Working data –
*** Begin section ***

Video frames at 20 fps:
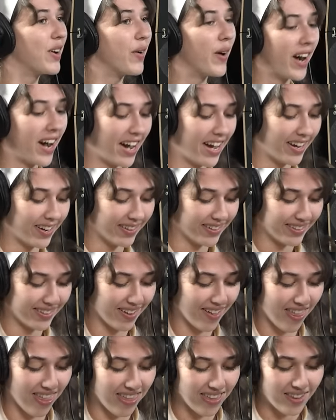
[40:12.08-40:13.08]
never had a Mr.
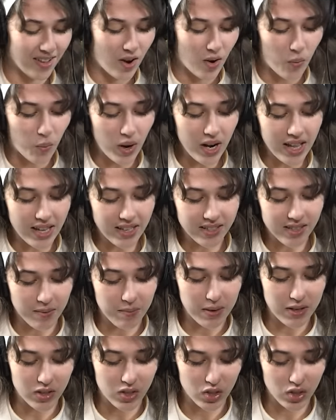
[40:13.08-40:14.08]
Goodbar? What is
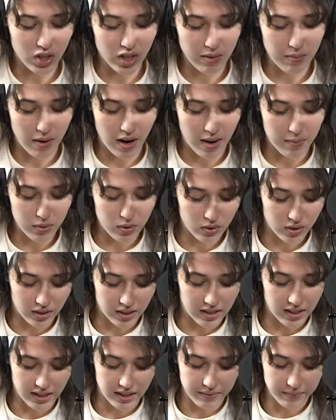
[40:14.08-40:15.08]
Hell a Mr. No. Goodbar? I'm googling it's it. It's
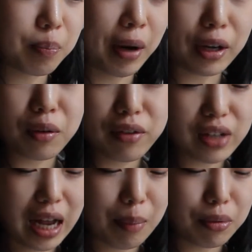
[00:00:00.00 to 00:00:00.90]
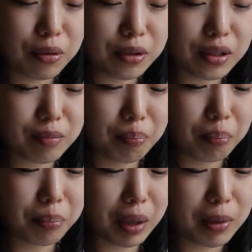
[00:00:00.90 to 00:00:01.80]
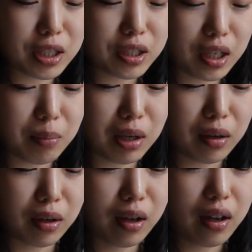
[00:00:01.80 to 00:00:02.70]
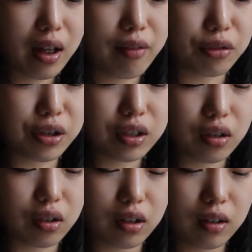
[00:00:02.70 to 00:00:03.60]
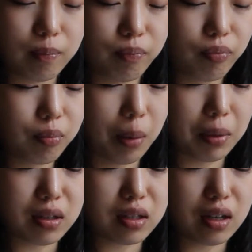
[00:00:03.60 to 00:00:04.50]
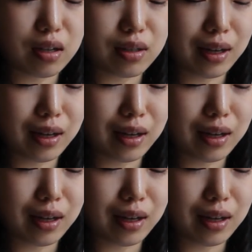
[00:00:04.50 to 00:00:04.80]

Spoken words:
microwaved apples, put a bunch of cinnamon, have Greek yogurt, pumpkin seeds,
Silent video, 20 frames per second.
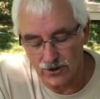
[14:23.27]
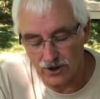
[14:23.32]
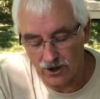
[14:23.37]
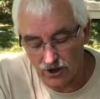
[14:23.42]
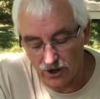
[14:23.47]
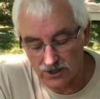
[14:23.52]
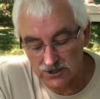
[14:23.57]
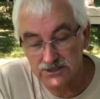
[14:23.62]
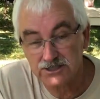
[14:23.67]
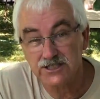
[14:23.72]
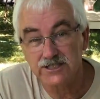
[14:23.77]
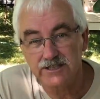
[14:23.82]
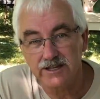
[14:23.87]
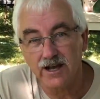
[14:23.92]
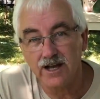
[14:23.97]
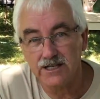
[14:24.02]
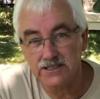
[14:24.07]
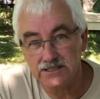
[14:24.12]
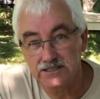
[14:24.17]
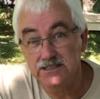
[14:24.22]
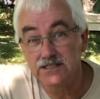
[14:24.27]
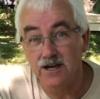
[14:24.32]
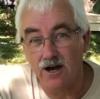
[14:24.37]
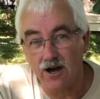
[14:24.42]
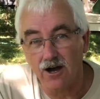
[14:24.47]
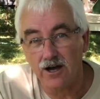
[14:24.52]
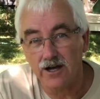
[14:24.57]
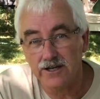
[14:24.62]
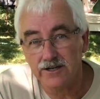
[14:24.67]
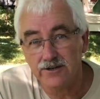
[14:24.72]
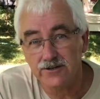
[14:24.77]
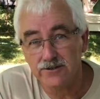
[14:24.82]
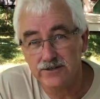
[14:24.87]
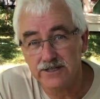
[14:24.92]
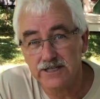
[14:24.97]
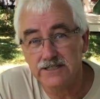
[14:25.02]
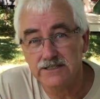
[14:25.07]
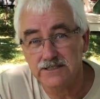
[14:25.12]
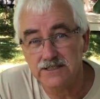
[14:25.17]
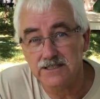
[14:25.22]
oxidize the iron
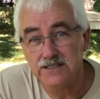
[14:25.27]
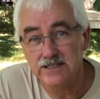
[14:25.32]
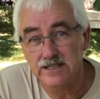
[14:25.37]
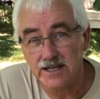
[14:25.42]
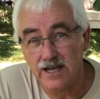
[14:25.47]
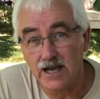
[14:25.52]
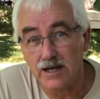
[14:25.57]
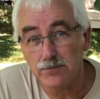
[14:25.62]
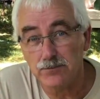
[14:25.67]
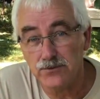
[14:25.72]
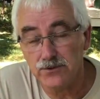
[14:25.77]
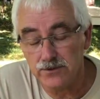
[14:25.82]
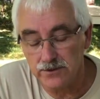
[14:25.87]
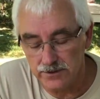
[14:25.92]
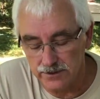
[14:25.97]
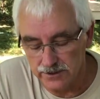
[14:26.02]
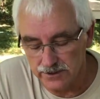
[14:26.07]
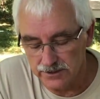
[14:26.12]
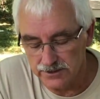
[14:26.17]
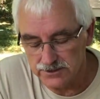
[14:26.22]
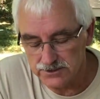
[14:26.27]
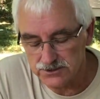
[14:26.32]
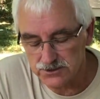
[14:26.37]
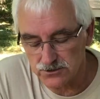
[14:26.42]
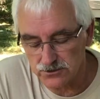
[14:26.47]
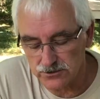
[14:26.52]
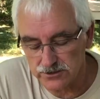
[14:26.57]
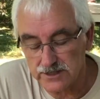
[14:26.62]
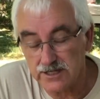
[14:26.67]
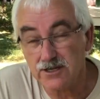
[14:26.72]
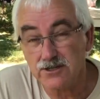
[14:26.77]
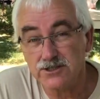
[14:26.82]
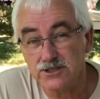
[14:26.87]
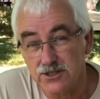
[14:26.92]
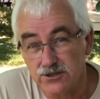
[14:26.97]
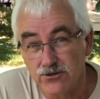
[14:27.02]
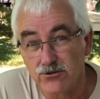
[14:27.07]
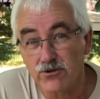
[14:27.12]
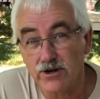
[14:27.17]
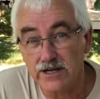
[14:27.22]
that's in the apple. So there's
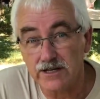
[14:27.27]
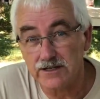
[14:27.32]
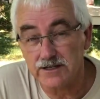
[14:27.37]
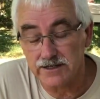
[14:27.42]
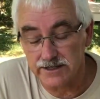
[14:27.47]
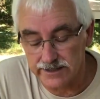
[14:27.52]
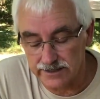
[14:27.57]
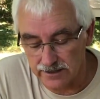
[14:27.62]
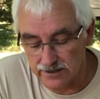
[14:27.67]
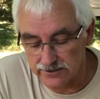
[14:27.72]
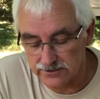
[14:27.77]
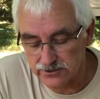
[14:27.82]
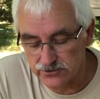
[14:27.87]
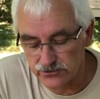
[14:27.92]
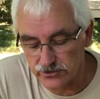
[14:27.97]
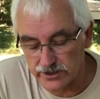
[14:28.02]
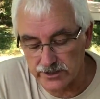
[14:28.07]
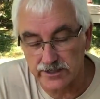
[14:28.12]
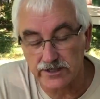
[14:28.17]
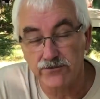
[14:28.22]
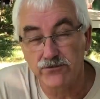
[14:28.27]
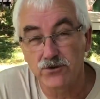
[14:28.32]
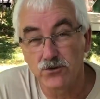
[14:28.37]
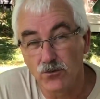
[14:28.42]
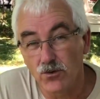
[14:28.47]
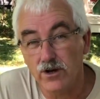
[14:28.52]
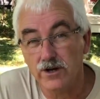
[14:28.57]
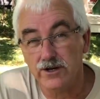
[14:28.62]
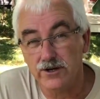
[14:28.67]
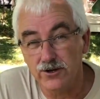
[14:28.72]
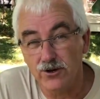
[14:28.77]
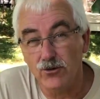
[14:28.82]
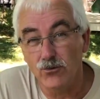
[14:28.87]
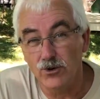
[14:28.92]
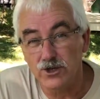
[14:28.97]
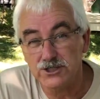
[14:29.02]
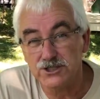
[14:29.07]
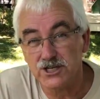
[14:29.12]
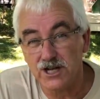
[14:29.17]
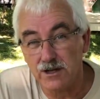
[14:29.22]
a great little trick if you want to know
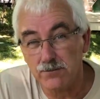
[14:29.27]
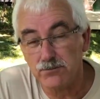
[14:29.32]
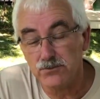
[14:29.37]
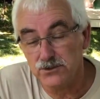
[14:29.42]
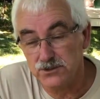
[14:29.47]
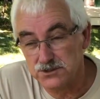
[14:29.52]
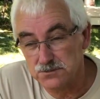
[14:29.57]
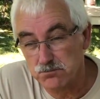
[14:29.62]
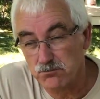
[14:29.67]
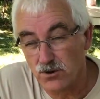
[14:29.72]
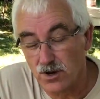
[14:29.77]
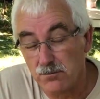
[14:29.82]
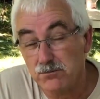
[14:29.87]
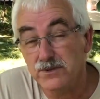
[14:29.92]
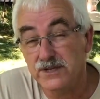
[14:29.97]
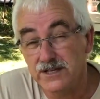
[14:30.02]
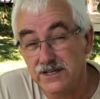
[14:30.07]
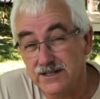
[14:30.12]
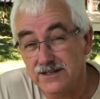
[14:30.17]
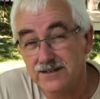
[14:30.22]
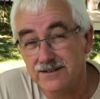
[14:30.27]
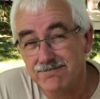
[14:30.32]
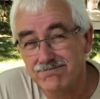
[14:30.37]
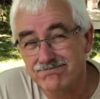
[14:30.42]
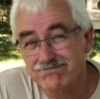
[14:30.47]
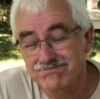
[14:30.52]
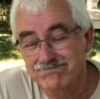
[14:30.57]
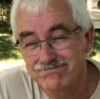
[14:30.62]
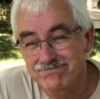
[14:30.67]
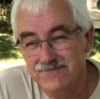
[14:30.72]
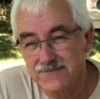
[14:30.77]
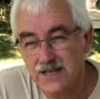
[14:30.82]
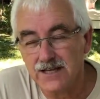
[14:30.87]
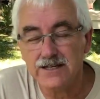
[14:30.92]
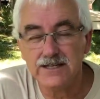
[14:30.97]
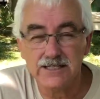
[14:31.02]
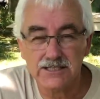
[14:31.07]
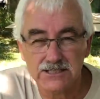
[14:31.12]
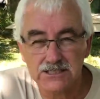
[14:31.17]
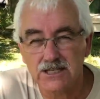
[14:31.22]
which apple is probably
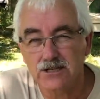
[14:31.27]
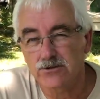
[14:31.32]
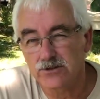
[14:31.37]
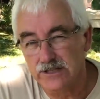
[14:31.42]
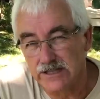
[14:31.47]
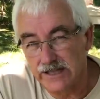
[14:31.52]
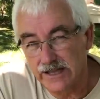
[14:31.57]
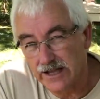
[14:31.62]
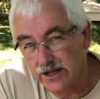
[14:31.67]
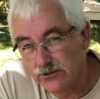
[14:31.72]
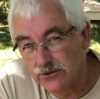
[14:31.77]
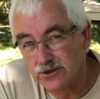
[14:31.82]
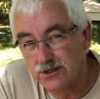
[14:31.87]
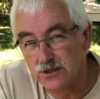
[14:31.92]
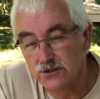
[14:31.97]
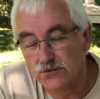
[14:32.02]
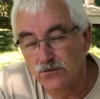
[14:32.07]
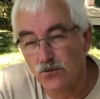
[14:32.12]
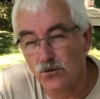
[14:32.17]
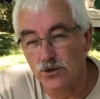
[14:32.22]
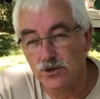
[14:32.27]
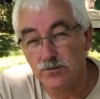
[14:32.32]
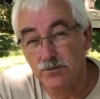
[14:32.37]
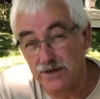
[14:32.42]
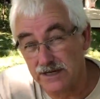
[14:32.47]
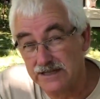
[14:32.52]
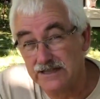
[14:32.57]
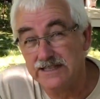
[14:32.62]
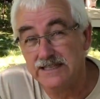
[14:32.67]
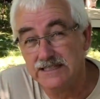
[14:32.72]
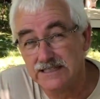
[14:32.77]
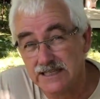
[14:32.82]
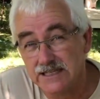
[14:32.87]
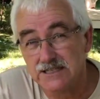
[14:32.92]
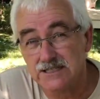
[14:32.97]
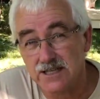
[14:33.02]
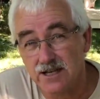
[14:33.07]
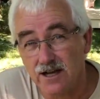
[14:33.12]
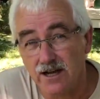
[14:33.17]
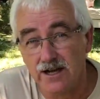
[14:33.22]
not necessarily the healthiest for you, but at least
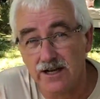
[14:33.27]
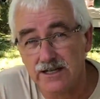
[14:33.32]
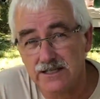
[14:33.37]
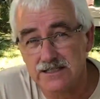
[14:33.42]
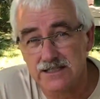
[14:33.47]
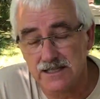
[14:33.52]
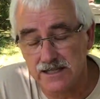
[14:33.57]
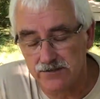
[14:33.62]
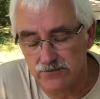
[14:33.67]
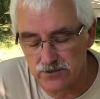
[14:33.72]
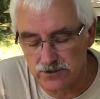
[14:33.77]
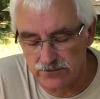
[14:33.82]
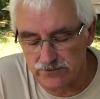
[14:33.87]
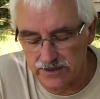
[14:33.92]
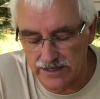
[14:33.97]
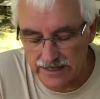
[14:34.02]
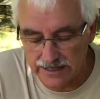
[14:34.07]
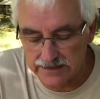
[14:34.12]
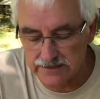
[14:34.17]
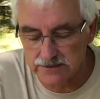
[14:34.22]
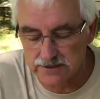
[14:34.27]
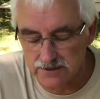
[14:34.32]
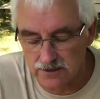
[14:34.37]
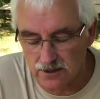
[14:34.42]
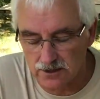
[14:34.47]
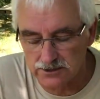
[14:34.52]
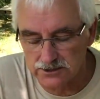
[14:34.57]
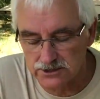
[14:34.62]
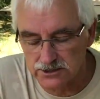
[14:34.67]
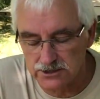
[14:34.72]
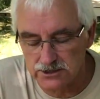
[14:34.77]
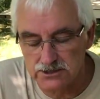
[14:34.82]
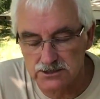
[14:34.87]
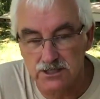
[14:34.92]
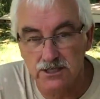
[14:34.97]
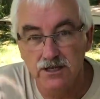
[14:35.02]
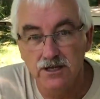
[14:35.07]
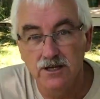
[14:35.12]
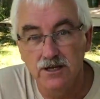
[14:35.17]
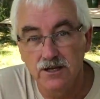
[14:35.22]
has the highest level of antioxidants.
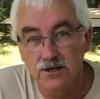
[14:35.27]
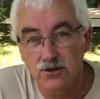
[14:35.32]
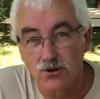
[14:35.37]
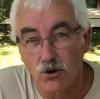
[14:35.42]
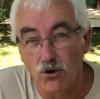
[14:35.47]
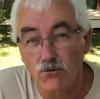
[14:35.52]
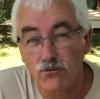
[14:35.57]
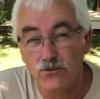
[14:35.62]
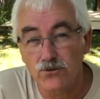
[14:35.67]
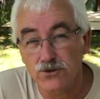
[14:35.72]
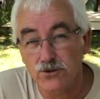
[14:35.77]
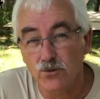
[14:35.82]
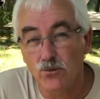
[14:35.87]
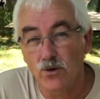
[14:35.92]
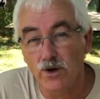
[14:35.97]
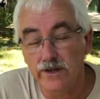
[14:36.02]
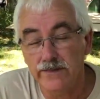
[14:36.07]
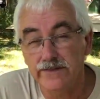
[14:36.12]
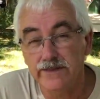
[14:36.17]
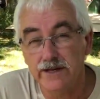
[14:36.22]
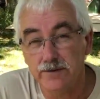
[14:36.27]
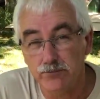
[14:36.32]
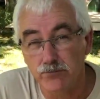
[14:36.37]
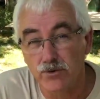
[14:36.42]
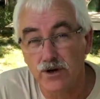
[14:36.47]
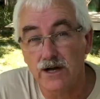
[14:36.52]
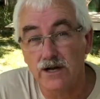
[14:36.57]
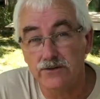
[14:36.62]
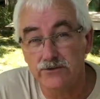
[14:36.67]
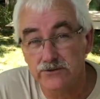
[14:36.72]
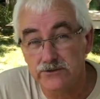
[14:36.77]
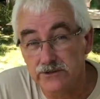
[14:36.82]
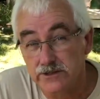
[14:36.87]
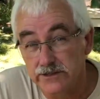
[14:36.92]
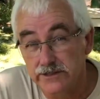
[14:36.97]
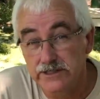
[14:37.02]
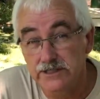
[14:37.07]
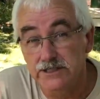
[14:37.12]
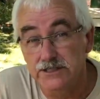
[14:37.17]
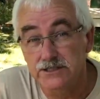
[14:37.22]
Go for the one that browns the
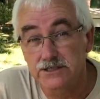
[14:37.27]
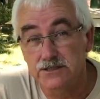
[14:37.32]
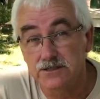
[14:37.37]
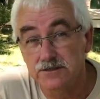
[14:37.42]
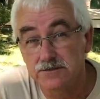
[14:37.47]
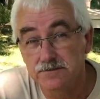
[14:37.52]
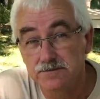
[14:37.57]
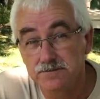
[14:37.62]
least.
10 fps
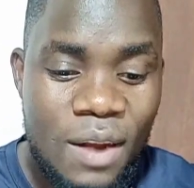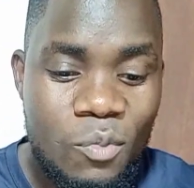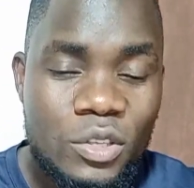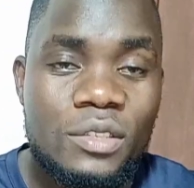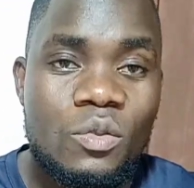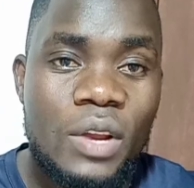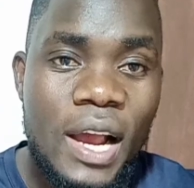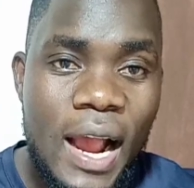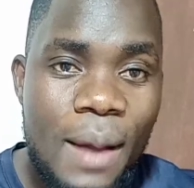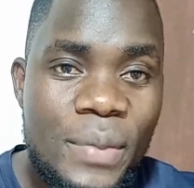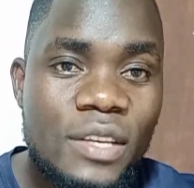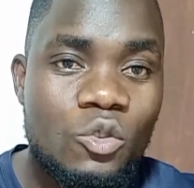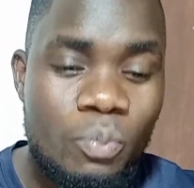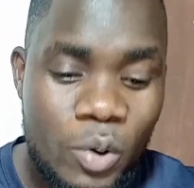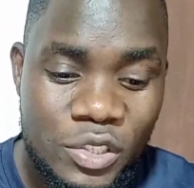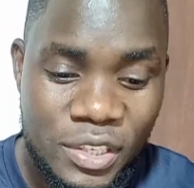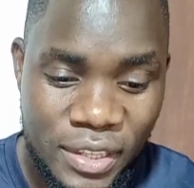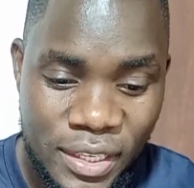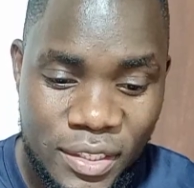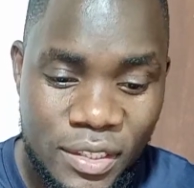and Moses Kuria coming to post
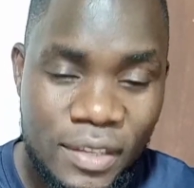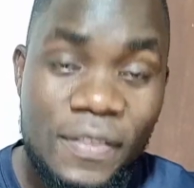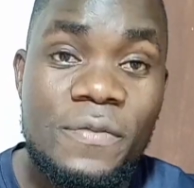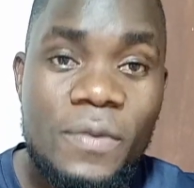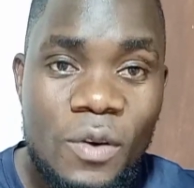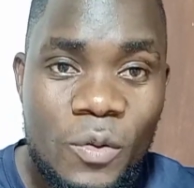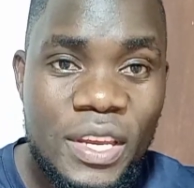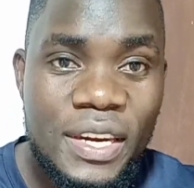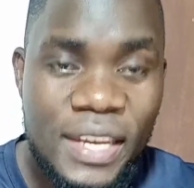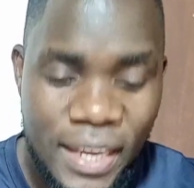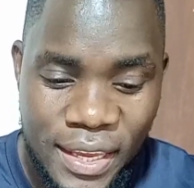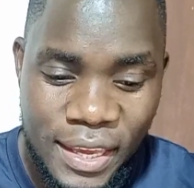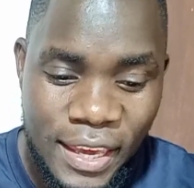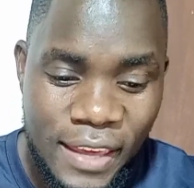this the following day,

*** End section ***

Report how many lines of the listing hold the string "frames", giving only the number.

2